§ **TASK STATEMENT**: With images excluded, write out each entry below exactly as given.

START DATA FOR REVIEW

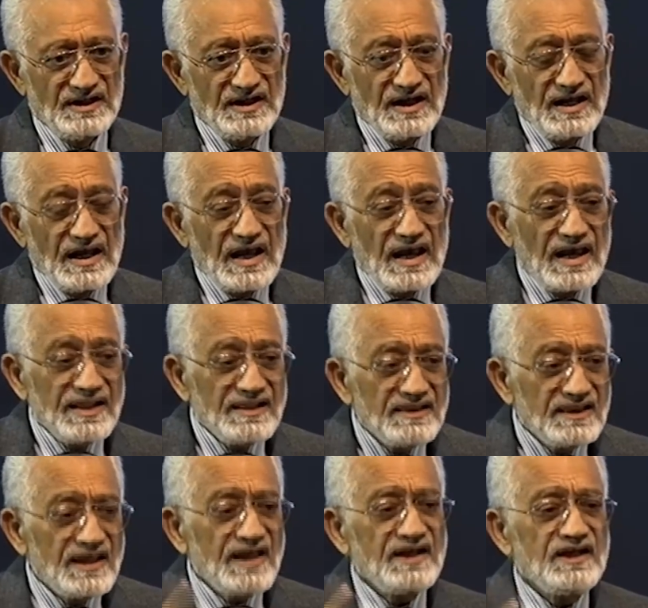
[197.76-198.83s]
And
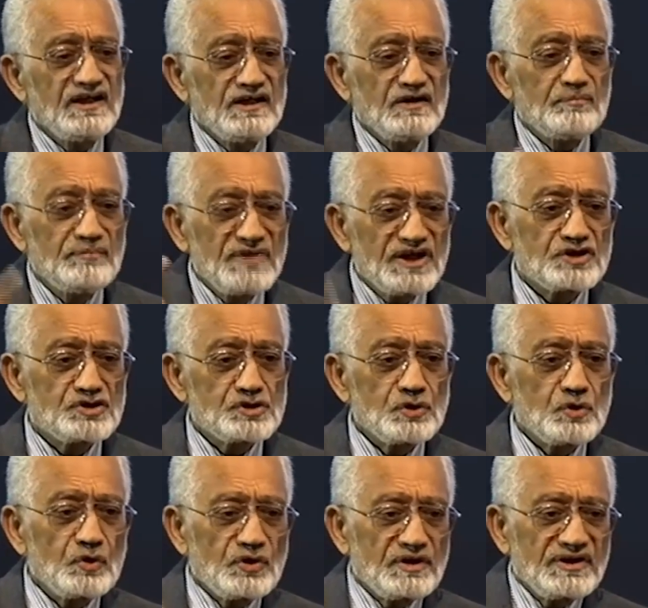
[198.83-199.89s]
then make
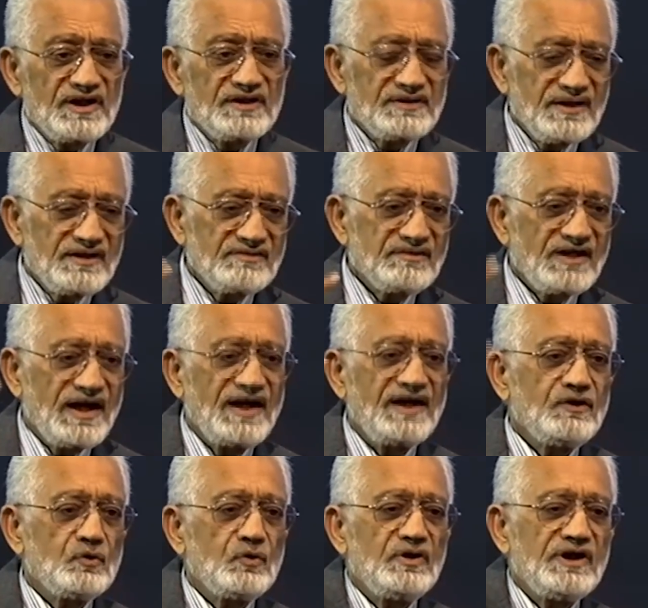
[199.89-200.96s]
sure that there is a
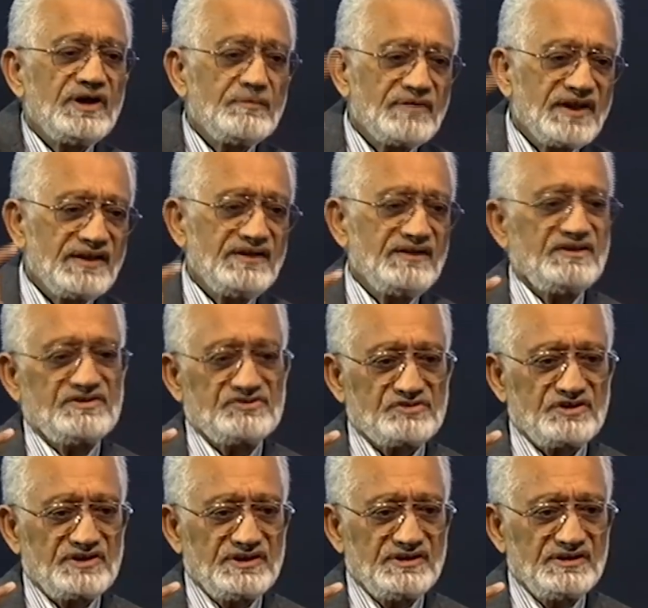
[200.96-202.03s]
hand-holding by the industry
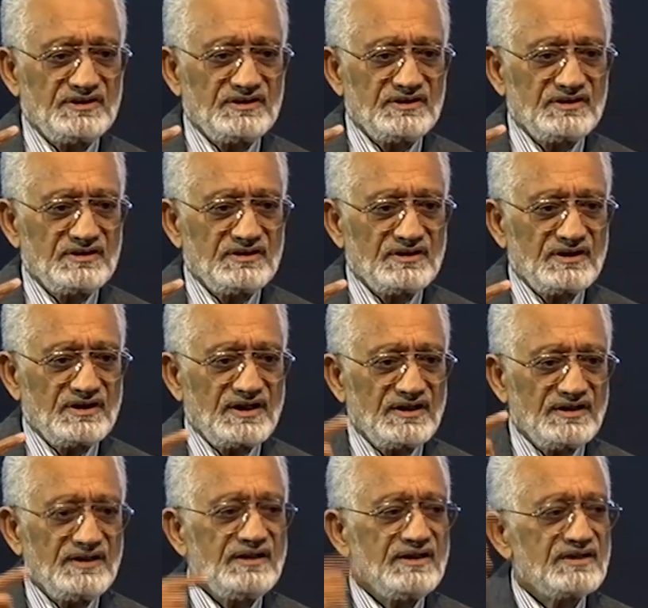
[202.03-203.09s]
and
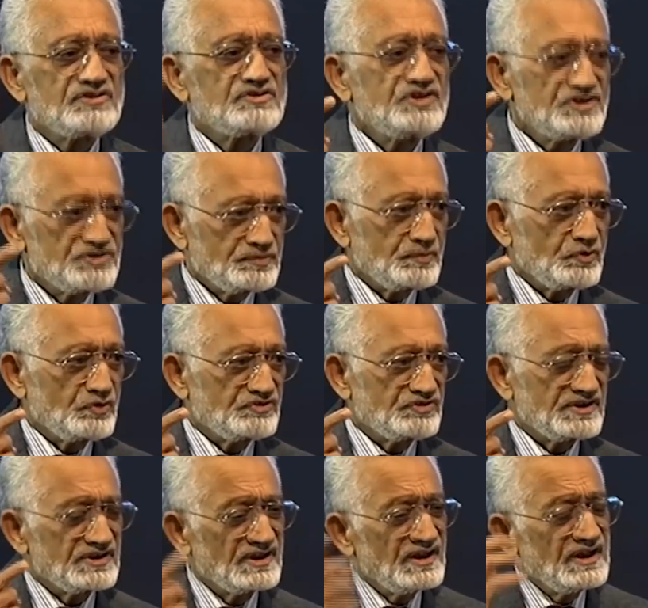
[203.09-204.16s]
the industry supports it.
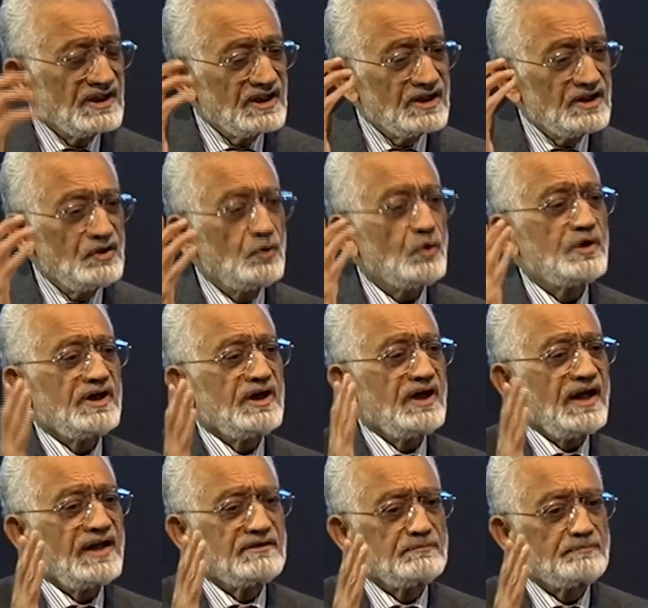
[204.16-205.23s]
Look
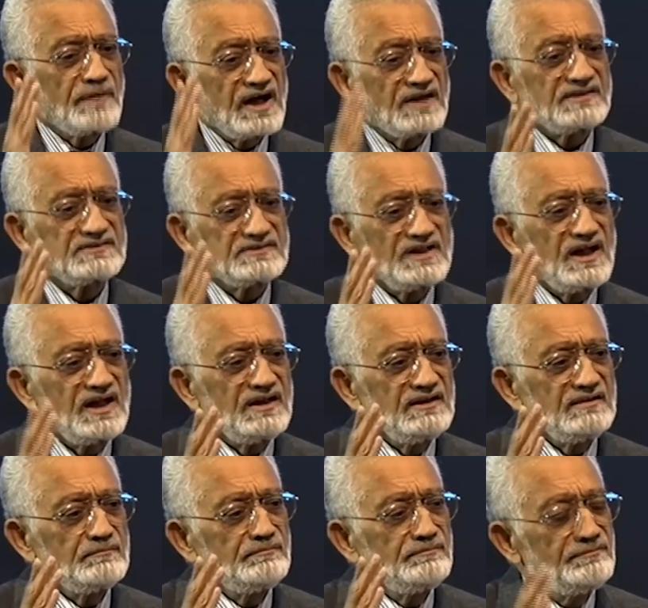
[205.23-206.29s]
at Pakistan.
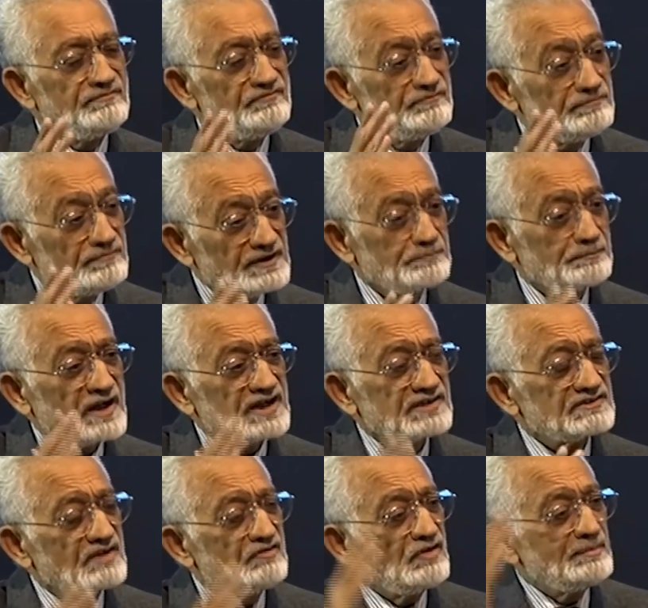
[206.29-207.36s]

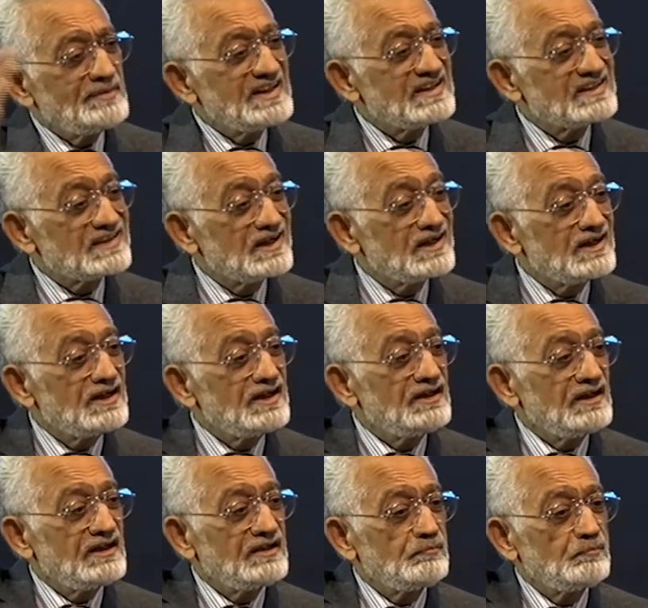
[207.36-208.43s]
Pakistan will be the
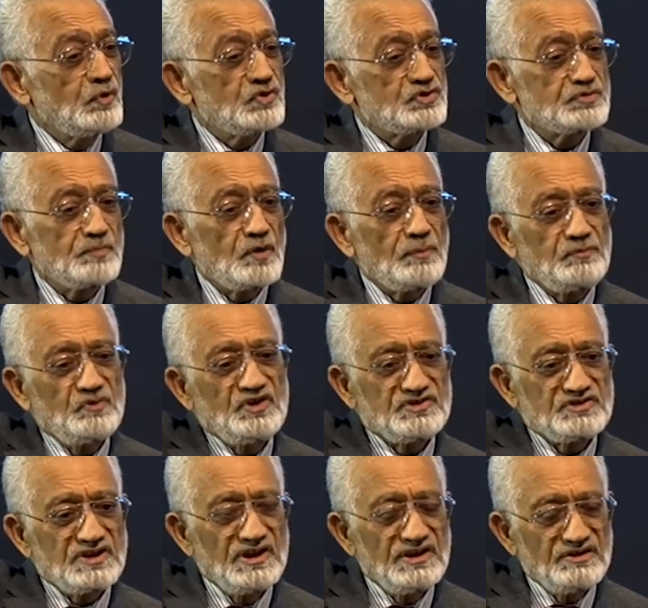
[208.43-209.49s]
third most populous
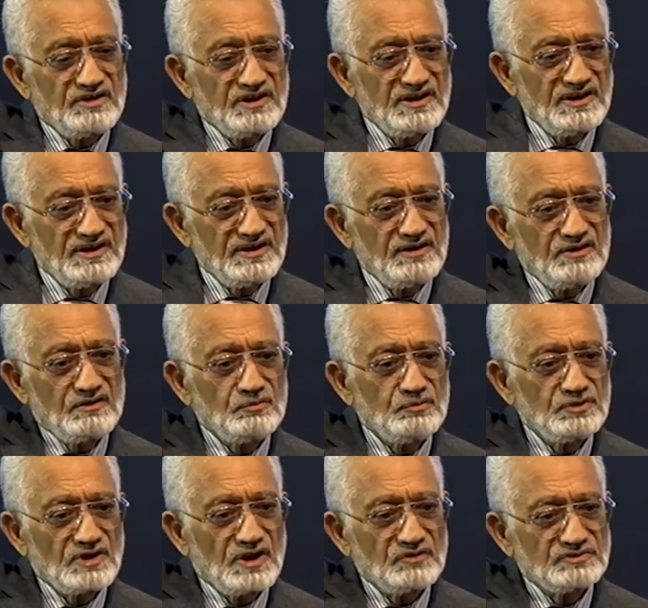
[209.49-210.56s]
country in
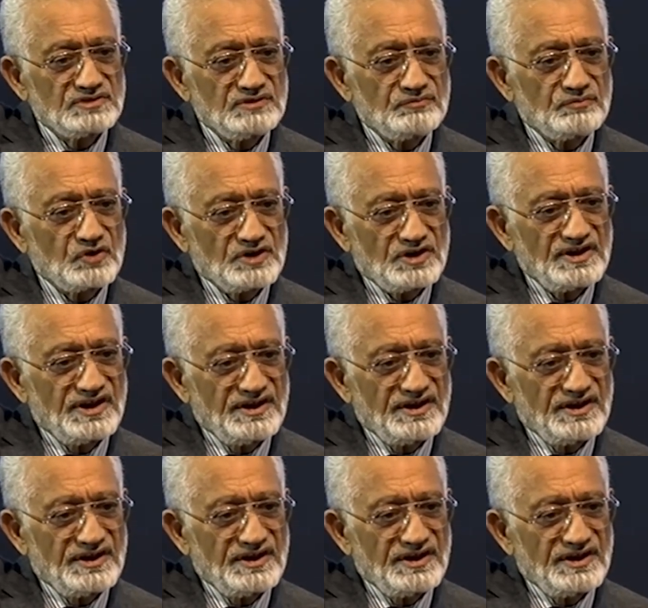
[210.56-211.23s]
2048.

END DATA FOR REVIEW

§ **EXERCISE SOLUTION**:
[197.76-198.83s]
And
[198.83-199.89s]
then make
[199.89-200.96s]
sure that there is a
[200.96-202.03s]
hand-holding by the industry
[202.03-203.09s]
and
[203.09-204.16s]
the industry supports it.
[204.16-205.23s]
Look
[205.23-206.29s]
at Pakistan.
[206.29-207.36s]

[207.36-208.43s]
Pakistan will be the
[208.43-209.49s]
third most populous
[209.49-210.56s]
country in
[210.56-211.23s]
2048.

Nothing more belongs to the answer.